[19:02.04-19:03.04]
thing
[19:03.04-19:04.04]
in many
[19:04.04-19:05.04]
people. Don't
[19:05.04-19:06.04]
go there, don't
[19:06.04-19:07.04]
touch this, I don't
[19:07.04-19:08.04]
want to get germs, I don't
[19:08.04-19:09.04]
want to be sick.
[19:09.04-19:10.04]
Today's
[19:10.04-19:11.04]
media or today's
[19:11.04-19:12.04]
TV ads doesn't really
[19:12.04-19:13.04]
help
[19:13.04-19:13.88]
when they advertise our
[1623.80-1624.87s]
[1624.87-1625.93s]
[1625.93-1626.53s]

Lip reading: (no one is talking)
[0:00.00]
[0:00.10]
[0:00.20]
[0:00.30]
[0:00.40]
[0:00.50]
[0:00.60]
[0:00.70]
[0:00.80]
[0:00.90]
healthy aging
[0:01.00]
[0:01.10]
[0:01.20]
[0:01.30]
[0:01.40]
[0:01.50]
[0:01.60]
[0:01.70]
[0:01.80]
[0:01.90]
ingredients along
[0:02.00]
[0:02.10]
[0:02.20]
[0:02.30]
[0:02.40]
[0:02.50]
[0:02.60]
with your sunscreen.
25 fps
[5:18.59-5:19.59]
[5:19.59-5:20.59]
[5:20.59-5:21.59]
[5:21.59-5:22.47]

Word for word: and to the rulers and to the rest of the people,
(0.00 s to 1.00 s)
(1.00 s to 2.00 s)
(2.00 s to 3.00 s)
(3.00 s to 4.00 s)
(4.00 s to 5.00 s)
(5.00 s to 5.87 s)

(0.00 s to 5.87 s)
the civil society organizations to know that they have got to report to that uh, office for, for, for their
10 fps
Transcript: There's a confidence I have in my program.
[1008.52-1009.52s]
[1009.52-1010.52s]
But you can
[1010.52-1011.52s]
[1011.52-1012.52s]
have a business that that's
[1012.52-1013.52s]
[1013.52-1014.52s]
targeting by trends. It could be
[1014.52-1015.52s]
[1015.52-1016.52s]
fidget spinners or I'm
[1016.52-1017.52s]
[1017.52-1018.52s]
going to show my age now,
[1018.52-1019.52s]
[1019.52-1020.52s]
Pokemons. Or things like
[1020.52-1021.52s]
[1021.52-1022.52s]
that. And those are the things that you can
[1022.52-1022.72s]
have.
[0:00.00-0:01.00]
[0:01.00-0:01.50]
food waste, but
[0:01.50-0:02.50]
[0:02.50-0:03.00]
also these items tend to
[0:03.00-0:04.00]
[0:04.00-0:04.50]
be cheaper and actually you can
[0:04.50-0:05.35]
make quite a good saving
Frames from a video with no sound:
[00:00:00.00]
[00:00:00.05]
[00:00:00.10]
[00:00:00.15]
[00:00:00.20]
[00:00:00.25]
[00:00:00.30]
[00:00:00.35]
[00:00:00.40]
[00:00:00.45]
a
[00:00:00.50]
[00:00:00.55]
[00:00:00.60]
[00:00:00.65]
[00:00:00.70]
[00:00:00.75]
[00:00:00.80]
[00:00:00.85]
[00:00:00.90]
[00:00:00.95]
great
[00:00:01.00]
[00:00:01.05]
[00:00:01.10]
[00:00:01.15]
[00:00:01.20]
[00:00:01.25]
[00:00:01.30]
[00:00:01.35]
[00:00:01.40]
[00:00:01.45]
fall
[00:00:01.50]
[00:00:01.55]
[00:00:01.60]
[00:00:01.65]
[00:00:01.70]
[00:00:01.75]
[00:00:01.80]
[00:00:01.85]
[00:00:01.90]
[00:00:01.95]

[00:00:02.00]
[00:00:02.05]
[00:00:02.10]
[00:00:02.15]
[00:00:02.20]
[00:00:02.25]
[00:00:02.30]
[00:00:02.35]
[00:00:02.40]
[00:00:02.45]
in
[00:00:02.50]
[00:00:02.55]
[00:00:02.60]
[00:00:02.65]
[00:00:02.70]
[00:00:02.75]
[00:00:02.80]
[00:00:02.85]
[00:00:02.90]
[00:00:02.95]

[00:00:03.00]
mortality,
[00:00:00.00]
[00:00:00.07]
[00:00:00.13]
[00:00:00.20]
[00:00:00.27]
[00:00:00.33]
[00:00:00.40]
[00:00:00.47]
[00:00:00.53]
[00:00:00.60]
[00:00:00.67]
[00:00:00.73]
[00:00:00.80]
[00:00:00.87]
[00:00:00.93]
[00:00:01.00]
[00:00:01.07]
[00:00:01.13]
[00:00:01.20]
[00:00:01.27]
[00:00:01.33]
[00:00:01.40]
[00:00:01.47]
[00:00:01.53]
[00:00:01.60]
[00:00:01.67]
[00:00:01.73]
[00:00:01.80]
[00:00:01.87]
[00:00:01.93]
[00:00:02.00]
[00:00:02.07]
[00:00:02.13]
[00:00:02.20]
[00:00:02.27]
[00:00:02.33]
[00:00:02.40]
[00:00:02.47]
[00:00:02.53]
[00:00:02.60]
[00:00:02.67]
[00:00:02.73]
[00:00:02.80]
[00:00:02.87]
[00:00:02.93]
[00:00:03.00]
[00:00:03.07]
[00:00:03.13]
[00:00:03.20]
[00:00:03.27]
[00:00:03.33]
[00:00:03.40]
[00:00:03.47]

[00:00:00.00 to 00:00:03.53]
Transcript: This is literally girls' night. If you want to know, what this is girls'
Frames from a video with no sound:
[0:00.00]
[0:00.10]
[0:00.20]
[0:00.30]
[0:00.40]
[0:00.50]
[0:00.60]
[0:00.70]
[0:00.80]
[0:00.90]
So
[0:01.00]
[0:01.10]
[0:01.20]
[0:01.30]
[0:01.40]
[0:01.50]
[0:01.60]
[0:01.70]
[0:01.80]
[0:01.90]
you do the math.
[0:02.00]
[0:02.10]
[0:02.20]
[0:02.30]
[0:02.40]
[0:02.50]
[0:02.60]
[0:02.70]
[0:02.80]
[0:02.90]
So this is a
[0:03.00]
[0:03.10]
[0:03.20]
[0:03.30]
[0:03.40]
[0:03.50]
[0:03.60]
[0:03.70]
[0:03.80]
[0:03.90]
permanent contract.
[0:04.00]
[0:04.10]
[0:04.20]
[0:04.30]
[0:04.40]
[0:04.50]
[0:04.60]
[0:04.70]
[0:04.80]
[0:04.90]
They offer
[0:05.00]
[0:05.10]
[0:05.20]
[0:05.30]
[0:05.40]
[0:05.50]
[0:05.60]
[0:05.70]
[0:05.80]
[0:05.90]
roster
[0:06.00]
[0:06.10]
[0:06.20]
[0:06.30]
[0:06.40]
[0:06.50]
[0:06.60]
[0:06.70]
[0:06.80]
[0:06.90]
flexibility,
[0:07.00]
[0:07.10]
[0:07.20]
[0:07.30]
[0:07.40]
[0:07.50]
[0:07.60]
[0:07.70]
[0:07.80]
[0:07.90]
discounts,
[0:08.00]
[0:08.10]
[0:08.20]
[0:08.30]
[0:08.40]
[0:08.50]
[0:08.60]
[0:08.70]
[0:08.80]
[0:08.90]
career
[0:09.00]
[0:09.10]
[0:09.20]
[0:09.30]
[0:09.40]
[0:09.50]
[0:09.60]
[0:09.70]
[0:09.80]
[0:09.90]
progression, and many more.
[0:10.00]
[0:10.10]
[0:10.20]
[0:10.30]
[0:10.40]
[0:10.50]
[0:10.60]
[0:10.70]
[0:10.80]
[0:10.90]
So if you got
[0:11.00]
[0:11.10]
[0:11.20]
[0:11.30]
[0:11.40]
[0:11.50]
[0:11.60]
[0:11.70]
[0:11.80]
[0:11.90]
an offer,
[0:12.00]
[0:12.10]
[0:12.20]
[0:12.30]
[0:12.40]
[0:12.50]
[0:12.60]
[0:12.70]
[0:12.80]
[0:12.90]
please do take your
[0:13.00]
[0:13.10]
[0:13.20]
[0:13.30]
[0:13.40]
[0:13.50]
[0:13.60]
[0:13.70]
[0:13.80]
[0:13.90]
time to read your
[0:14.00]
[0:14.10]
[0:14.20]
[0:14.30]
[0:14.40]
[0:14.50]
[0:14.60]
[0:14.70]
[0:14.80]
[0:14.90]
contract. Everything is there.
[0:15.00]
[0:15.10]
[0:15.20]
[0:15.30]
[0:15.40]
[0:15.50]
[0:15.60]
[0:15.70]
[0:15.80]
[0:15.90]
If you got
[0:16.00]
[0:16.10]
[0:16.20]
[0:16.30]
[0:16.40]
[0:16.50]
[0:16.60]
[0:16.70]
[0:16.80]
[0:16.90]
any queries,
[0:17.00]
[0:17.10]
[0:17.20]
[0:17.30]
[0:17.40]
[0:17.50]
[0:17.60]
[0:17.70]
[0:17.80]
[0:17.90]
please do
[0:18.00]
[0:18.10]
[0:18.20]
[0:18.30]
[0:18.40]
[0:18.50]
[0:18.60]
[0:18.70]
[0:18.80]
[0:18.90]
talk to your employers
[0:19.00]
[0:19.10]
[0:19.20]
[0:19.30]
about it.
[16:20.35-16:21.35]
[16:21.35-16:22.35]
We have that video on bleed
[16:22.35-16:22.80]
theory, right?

=======

**Exercise directions**
Print the records verbatim, stopping after the "Transcript: There's a" line.

**Problem solution**
[19:02.04-19:03.04]
thing
[19:03.04-19:04.04]
in many
[19:04.04-19:05.04]
people. Don't
[19:05.04-19:06.04]
go there, don't
[19:06.04-19:07.04]
touch this, I don't
[19:07.04-19:08.04]
want to get germs, I don't
[19:08.04-19:09.04]
want to be sick.
[19:09.04-19:10.04]
Today's
[19:10.04-19:11.04]
media or today's
[19:11.04-19:12.04]
TV ads doesn't really
[19:12.04-19:13.04]
help
[19:13.04-19:13.88]
when they advertise our
[1623.80-1624.87s]
[1624.87-1625.93s]
[1625.93-1626.53s]

Lip reading: (no one is talking)
[0:00.00]
[0:00.10]
[0:00.20]
[0:00.30]
[0:00.40]
[0:00.50]
[0:00.60]
[0:00.70]
[0:00.80]
[0:00.90]
healthy aging
[0:01.00]
[0:01.10]
[0:01.20]
[0:01.30]
[0:01.40]
[0:01.50]
[0:01.60]
[0:01.70]
[0:01.80]
[0:01.90]
ingredients along
[0:02.00]
[0:02.10]
[0:02.20]
[0:02.30]
[0:02.40]
[0:02.50]
[0:02.60]
with your sunscreen.
25 fps
[5:18.59-5:19.59]
[5:19.59-5:20.59]
[5:20.59-5:21.59]
[5:21.59-5:22.47]

Word for word: and to the rulers and to the rest of the people,
(0.00 s to 1.00 s)
(1.00 s to 2.00 s)
(2.00 s to 3.00 s)
(3.00 s to 4.00 s)
(4.00 s to 5.00 s)
(5.00 s to 5.87 s)

(0.00 s to 5.87 s)
the civil society organizations to know that they have got to report to that uh, office for, for, for their
10 fps
Transcript: There's a confidence I have in my program.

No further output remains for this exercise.